Stored data entries
#####

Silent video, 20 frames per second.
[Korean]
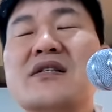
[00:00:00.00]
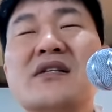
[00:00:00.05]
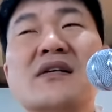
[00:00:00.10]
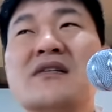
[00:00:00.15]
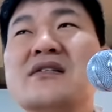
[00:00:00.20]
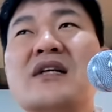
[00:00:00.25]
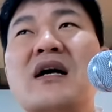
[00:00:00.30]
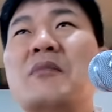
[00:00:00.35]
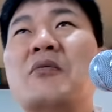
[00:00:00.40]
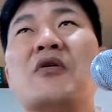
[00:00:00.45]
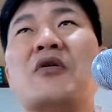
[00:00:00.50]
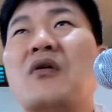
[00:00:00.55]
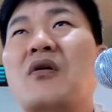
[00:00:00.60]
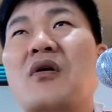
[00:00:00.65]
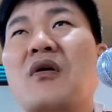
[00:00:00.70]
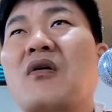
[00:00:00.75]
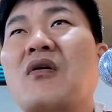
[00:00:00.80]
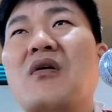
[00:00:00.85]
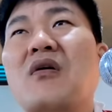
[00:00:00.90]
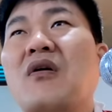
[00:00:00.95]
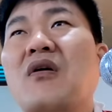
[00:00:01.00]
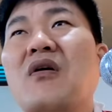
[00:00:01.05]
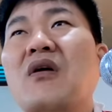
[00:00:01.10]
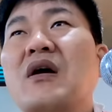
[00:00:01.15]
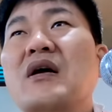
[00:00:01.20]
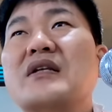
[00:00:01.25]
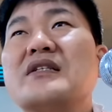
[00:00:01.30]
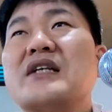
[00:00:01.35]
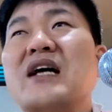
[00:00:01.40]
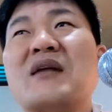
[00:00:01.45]
성사 보러 오고
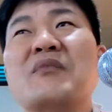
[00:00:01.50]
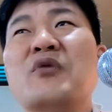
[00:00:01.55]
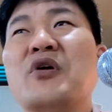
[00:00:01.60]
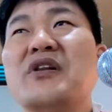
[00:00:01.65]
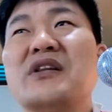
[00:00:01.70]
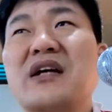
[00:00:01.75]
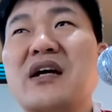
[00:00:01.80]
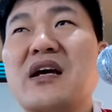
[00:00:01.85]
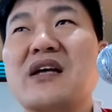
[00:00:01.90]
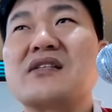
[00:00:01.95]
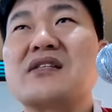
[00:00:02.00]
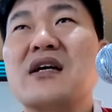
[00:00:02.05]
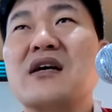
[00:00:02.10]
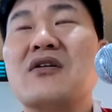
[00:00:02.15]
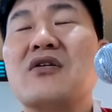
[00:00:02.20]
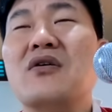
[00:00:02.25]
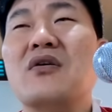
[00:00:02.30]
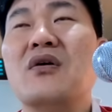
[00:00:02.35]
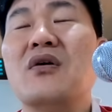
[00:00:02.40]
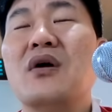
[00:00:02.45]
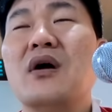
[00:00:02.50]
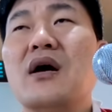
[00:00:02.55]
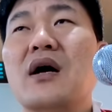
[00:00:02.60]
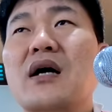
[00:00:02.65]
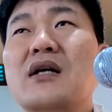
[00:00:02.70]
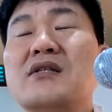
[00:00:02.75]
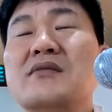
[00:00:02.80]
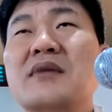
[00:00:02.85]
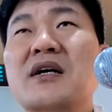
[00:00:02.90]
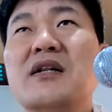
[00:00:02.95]
잘못했다 개사고
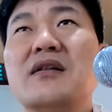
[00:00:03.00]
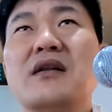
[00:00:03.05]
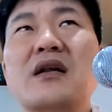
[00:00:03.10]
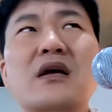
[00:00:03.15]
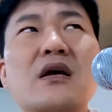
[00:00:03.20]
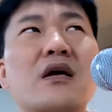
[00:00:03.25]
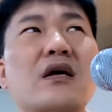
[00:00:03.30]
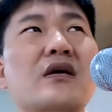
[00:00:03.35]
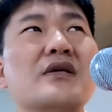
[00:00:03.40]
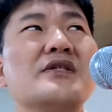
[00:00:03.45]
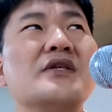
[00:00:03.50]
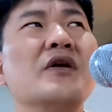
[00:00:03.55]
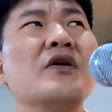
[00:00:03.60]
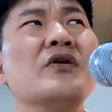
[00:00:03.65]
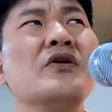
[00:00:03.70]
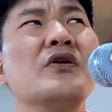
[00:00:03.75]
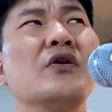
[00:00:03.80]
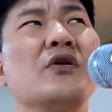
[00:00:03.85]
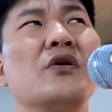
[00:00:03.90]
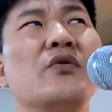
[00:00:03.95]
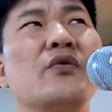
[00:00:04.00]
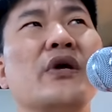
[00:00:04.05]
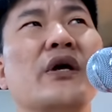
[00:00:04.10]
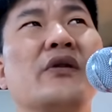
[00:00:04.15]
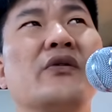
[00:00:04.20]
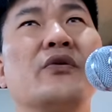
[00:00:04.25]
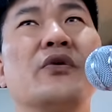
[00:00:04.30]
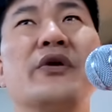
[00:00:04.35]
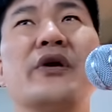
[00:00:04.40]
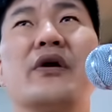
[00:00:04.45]
하지만 성교를
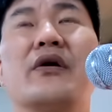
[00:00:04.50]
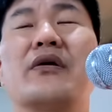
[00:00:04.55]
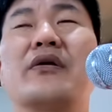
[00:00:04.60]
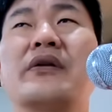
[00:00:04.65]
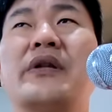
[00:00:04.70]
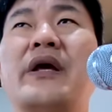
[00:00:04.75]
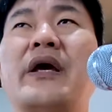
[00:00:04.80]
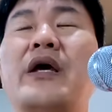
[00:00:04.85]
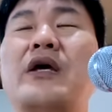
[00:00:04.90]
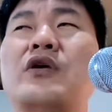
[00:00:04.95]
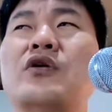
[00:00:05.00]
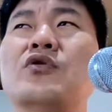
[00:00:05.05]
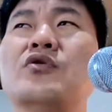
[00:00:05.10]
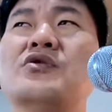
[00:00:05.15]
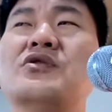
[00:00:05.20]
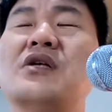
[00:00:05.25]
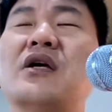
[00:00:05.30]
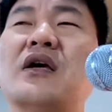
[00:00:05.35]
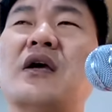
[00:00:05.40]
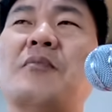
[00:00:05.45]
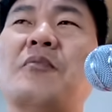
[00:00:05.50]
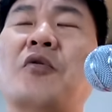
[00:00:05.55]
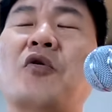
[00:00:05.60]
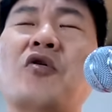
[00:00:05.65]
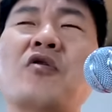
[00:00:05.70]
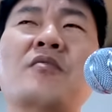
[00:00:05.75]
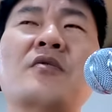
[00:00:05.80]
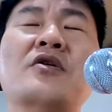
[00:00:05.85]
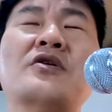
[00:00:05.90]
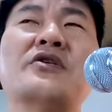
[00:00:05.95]
위한 노력, 내 이웃에게
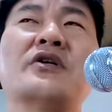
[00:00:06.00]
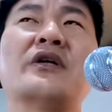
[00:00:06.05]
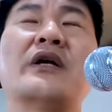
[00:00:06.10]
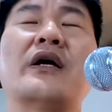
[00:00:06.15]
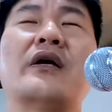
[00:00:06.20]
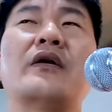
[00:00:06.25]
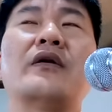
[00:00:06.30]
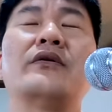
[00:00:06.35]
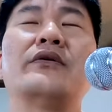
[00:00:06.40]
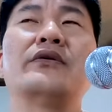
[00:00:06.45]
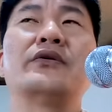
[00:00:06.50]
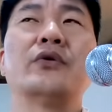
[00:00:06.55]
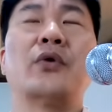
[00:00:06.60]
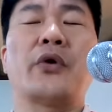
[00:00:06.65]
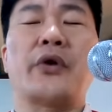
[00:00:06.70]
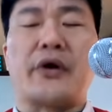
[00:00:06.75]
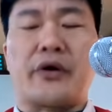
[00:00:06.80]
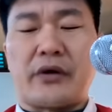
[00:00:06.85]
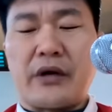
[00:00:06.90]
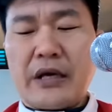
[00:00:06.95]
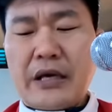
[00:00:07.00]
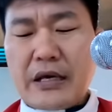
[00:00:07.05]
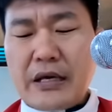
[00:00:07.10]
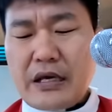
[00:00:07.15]
복음을 전하를 노력,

#####

## PROMPT
I'd like the records above given again exactly, please, without the pictures.

## TASK RESULT
Silent video, 20 frames per second.
[Korean]
[00:00:00.00]
[00:00:00.05]
[00:00:00.10]
[00:00:00.15]
[00:00:00.20]
[00:00:00.25]
[00:00:00.30]
[00:00:00.35]
[00:00:00.40]
[00:00:00.45]
[00:00:00.50]
[00:00:00.55]
[00:00:00.60]
[00:00:00.65]
[00:00:00.70]
[00:00:00.75]
[00:00:00.80]
[00:00:00.85]
[00:00:00.90]
[00:00:00.95]
[00:00:01.00]
[00:00:01.05]
[00:00:01.10]
[00:00:01.15]
[00:00:01.20]
[00:00:01.25]
[00:00:01.30]
[00:00:01.35]
[00:00:01.40]
[00:00:01.45]
성사 보러 오고
[00:00:01.50]
[00:00:01.55]
[00:00:01.60]
[00:00:01.65]
[00:00:01.70]
[00:00:01.75]
[00:00:01.80]
[00:00:01.85]
[00:00:01.90]
[00:00:01.95]
[00:00:02.00]
[00:00:02.05]
[00:00:02.10]
[00:00:02.15]
[00:00:02.20]
[00:00:02.25]
[00:00:02.30]
[00:00:02.35]
[00:00:02.40]
[00:00:02.45]
[00:00:02.50]
[00:00:02.55]
[00:00:02.60]
[00:00:02.65]
[00:00:02.70]
[00:00:02.75]
[00:00:02.80]
[00:00:02.85]
[00:00:02.90]
[00:00:02.95]
잘못했다 개사고
[00:00:03.00]
[00:00:03.05]
[00:00:03.10]
[00:00:03.15]
[00:00:03.20]
[00:00:03.25]
[00:00:03.30]
[00:00:03.35]
[00:00:03.40]
[00:00:03.45]
[00:00:03.50]
[00:00:03.55]
[00:00:03.60]
[00:00:03.65]
[00:00:03.70]
[00:00:03.75]
[00:00:03.80]
[00:00:03.85]
[00:00:03.90]
[00:00:03.95]
[00:00:04.00]
[00:00:04.05]
[00:00:04.10]
[00:00:04.15]
[00:00:04.20]
[00:00:04.25]
[00:00:04.30]
[00:00:04.35]
[00:00:04.40]
[00:00:04.45]
하지만 성교를
[00:00:04.50]
[00:00:04.55]
[00:00:04.60]
[00:00:04.65]
[00:00:04.70]
[00:00:04.75]
[00:00:04.80]
[00:00:04.85]
[00:00:04.90]
[00:00:04.95]
[00:00:05.00]
[00:00:05.05]
[00:00:05.10]
[00:00:05.15]
[00:00:05.20]
[00:00:05.25]
[00:00:05.30]
[00:00:05.35]
[00:00:05.40]
[00:00:05.45]
[00:00:05.50]
[00:00:05.55]
[00:00:05.60]
[00:00:05.65]
[00:00:05.70]
[00:00:05.75]
[00:00:05.80]
[00:00:05.85]
[00:00:05.90]
[00:00:05.95]
위한 노력, 내 이웃에게
[00:00:06.00]
[00:00:06.05]
[00:00:06.10]
[00:00:06.15]
[00:00:06.20]
[00:00:06.25]
[00:00:06.30]
[00:00:06.35]
[00:00:06.40]
[00:00:06.45]
[00:00:06.50]
[00:00:06.55]
[00:00:06.60]
[00:00:06.65]
[00:00:06.70]
[00:00:06.75]
[00:00:06.80]
[00:00:06.85]
[00:00:06.90]
[00:00:06.95]
[00:00:07.00]
[00:00:07.05]
[00:00:07.10]
[00:00:07.15]
복음을 전하를 노력,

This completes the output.